• George Sapio

Thoughts on a Hopeful Future.

In the happenstance that we somehow manage to survive this administration's blatant attacks on the people of the United States, let’s ponder a few changes we might make to the system to prevent a reoccurrence of this travesty.

1) Require all presidential candidates to have a thorough knowledge of the Constitution and Bill of Rights. It is important that each candidate who proposes to lead the country should have expert level understanding of its rules and operating system. --I further propose that each candidate be publicly scored on their knowledge through a candidate-wide series of Jeopardy-like competitions in which selected candidates (drawn by random chance to compete in each episode against each other) face a series of questions, both theoretical and practical, on all issues in both documents. The sheer gladiator-like, deer-in-the-headlights spectacle of this competition should achieve legitimacy by entertaining the masses while giving an equal playing field to people from any profession or background.

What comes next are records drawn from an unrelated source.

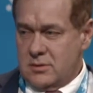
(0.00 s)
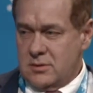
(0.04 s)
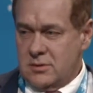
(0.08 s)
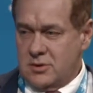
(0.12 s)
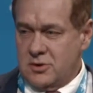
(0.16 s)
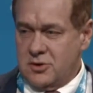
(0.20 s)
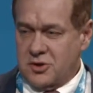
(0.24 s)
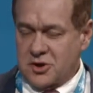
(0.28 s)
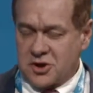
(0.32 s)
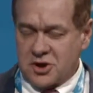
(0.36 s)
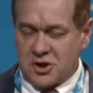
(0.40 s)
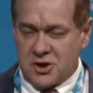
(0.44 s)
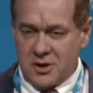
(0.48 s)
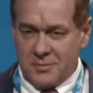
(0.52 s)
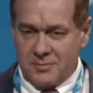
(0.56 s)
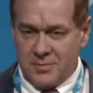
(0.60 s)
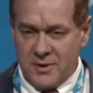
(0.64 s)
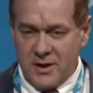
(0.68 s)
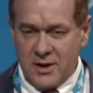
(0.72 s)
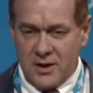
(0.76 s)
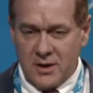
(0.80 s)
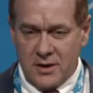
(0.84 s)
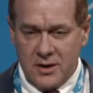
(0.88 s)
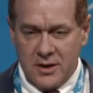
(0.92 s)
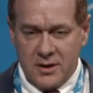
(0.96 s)
to
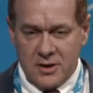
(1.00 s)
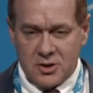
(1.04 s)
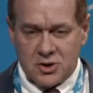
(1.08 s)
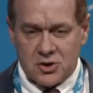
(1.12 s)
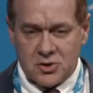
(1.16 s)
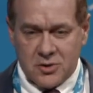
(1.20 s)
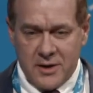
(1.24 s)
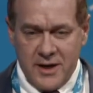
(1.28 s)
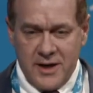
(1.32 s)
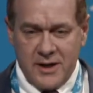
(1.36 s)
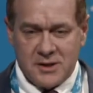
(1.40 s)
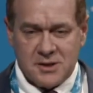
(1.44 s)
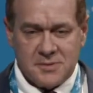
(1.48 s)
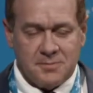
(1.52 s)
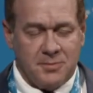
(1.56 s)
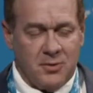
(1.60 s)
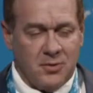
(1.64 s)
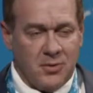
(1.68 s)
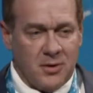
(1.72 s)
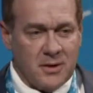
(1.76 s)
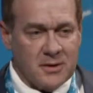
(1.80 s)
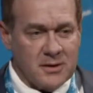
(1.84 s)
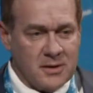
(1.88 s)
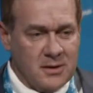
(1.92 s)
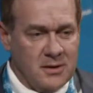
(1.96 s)
shipping and
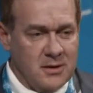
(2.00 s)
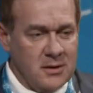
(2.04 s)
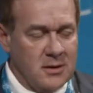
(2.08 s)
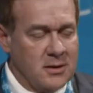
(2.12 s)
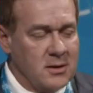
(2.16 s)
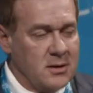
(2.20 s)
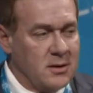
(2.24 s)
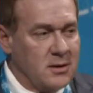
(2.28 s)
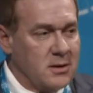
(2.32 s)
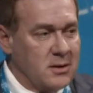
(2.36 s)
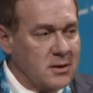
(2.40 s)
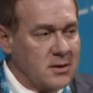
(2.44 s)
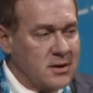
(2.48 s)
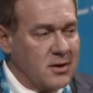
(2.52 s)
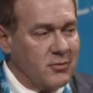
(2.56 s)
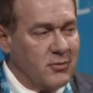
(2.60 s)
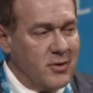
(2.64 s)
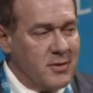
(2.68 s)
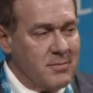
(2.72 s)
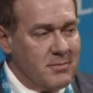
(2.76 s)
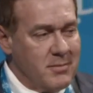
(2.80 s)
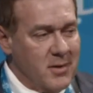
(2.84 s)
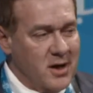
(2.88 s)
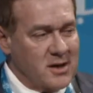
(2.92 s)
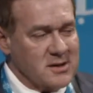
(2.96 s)
transport, then we
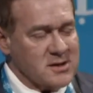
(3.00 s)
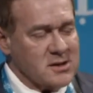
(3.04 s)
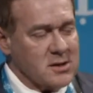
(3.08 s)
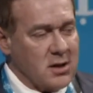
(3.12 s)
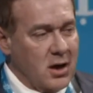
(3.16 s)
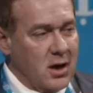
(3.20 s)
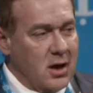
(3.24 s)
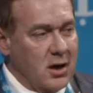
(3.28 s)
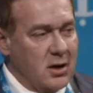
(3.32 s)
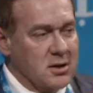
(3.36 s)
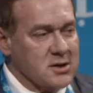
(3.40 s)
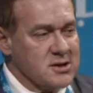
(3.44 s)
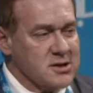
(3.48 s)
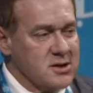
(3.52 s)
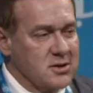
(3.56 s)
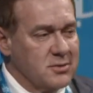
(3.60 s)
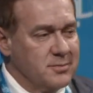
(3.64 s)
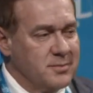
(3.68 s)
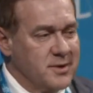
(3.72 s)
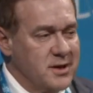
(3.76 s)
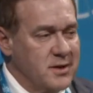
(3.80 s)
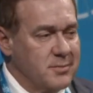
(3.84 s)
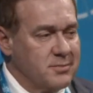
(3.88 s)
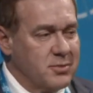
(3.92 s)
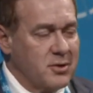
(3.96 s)
must also
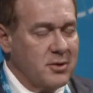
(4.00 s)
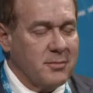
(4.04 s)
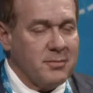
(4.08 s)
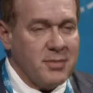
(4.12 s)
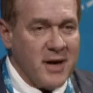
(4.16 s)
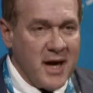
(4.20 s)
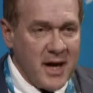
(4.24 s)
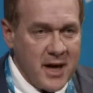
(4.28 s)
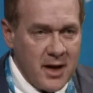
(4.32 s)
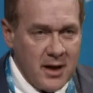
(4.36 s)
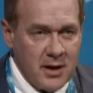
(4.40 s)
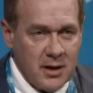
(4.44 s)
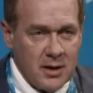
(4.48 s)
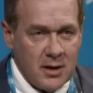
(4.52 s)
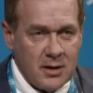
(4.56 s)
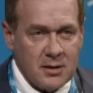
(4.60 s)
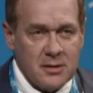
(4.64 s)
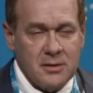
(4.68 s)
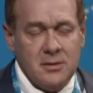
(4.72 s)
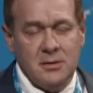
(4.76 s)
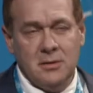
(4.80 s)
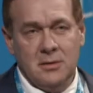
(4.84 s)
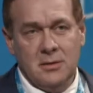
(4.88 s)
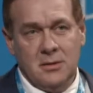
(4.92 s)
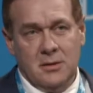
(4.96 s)
be prepared
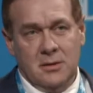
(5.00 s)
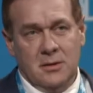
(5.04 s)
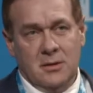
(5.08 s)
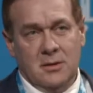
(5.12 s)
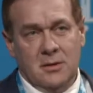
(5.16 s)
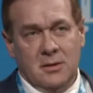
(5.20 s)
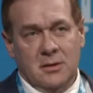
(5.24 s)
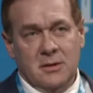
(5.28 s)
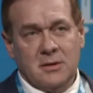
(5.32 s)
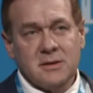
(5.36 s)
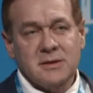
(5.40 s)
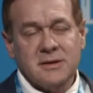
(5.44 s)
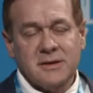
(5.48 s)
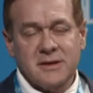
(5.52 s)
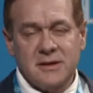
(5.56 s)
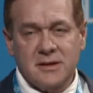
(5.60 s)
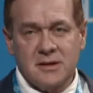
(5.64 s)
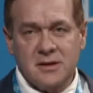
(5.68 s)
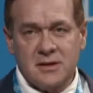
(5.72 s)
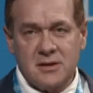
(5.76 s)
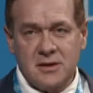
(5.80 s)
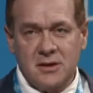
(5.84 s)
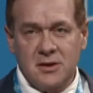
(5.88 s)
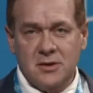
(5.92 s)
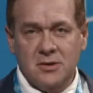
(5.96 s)
to
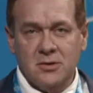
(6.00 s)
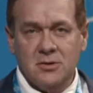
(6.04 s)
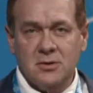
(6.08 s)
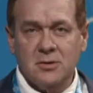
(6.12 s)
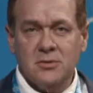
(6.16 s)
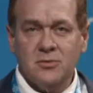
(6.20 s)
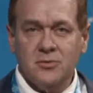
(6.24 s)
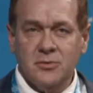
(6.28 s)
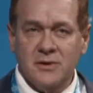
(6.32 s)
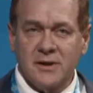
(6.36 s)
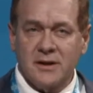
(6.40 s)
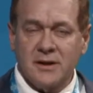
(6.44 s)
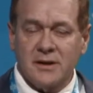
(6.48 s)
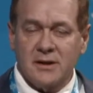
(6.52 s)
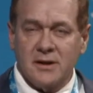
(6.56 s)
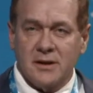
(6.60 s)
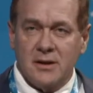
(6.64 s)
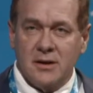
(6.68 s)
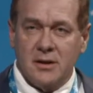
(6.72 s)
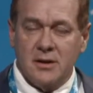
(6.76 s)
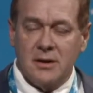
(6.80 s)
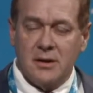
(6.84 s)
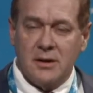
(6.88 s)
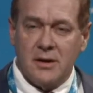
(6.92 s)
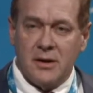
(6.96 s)
deal
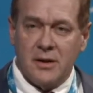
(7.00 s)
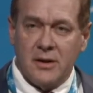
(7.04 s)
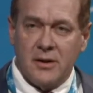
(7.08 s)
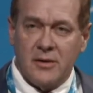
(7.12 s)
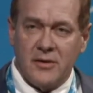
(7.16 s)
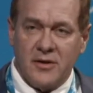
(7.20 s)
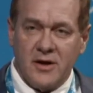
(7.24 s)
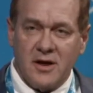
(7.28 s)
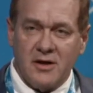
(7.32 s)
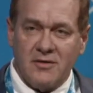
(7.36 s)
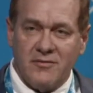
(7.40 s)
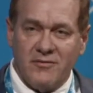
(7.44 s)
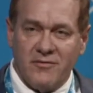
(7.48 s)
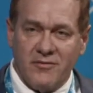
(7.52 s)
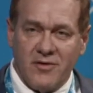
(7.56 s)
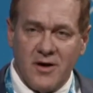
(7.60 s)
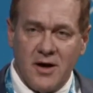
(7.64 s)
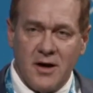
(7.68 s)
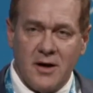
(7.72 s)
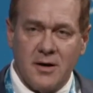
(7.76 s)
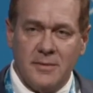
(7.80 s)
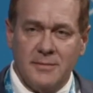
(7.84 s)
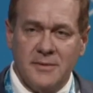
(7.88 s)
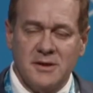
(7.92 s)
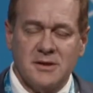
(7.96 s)
with the
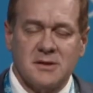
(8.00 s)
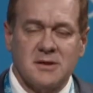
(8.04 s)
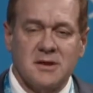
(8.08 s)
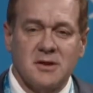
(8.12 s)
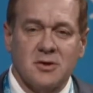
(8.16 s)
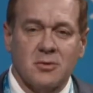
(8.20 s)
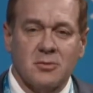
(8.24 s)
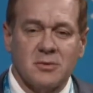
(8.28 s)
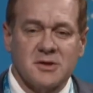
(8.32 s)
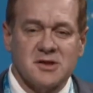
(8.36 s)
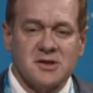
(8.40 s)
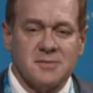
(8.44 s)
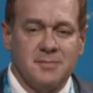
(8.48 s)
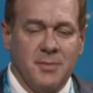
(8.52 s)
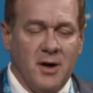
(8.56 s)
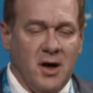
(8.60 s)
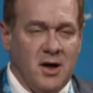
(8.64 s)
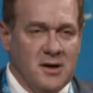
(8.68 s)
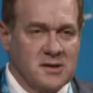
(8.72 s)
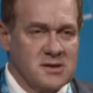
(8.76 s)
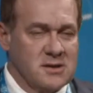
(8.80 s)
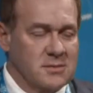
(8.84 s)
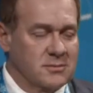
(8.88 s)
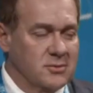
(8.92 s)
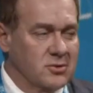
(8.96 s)
environment in a
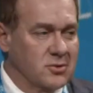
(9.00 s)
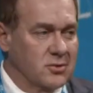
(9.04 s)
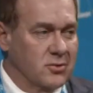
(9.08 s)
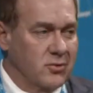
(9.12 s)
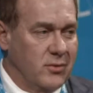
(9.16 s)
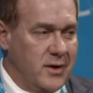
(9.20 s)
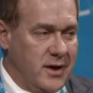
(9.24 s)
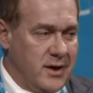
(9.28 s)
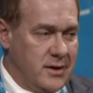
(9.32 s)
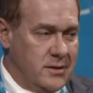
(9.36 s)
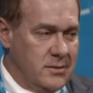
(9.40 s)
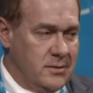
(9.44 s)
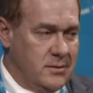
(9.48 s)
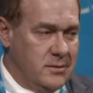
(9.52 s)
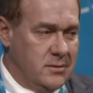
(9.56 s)
responsible way,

2) Have all candidates face a thorough and publicly available background check to determine their moral fitness to stand as POTUS. Again, to weed out individuals with a public track record of sexual abuse, human rights abuses, racial discrimination, warmongering, or other established criminal actions or humanitarian “indiscretions.”

3) Same as above, but for financial integrity. Have their financial backgrounds examined for corporate or investor malfeasance and possible criminal activity. It is important that POTUSes prove that they behave legitimately and honestly.

4) Award extra points (akin to college and university scorings for volunteer work) for:

i) Time, effort, and projects initiated and fulfilled in helping those less fortunate. If a POTUS likes to talk about making our country strong, let's see how they have already worked towards that goal. A strong country has a strong citizenry, meaning its residents have access to jobs, living wages, civic financial support such as unemployment, affordable and universally available—medical care.

ii) Demonstrated efforts to strengthen, expand, and make available to all the educational system.

iii) Substantial time spent among cultures other than the United States, or at least in communities made up of significant numbers of non–white/ male/ wealthy/ Christian/ heterosexual/ sheltered people. A good POTUS should have a knowledgeable and thorough worldview, with experience outside these privileged spaces, with workers, immigrants, the poor, and those suffering from environmental and social injustice.

If a candidate proposes to stand as POTUS, let's hold them to a much higher standard that the rest of us. POTUS is arguably the most important position in the United States government, with ramifications that affect hundreds of millions, both at home and around the globe, and as such each candidate must demonstrate an exceptionally high level of moral, financial, and personal integrity.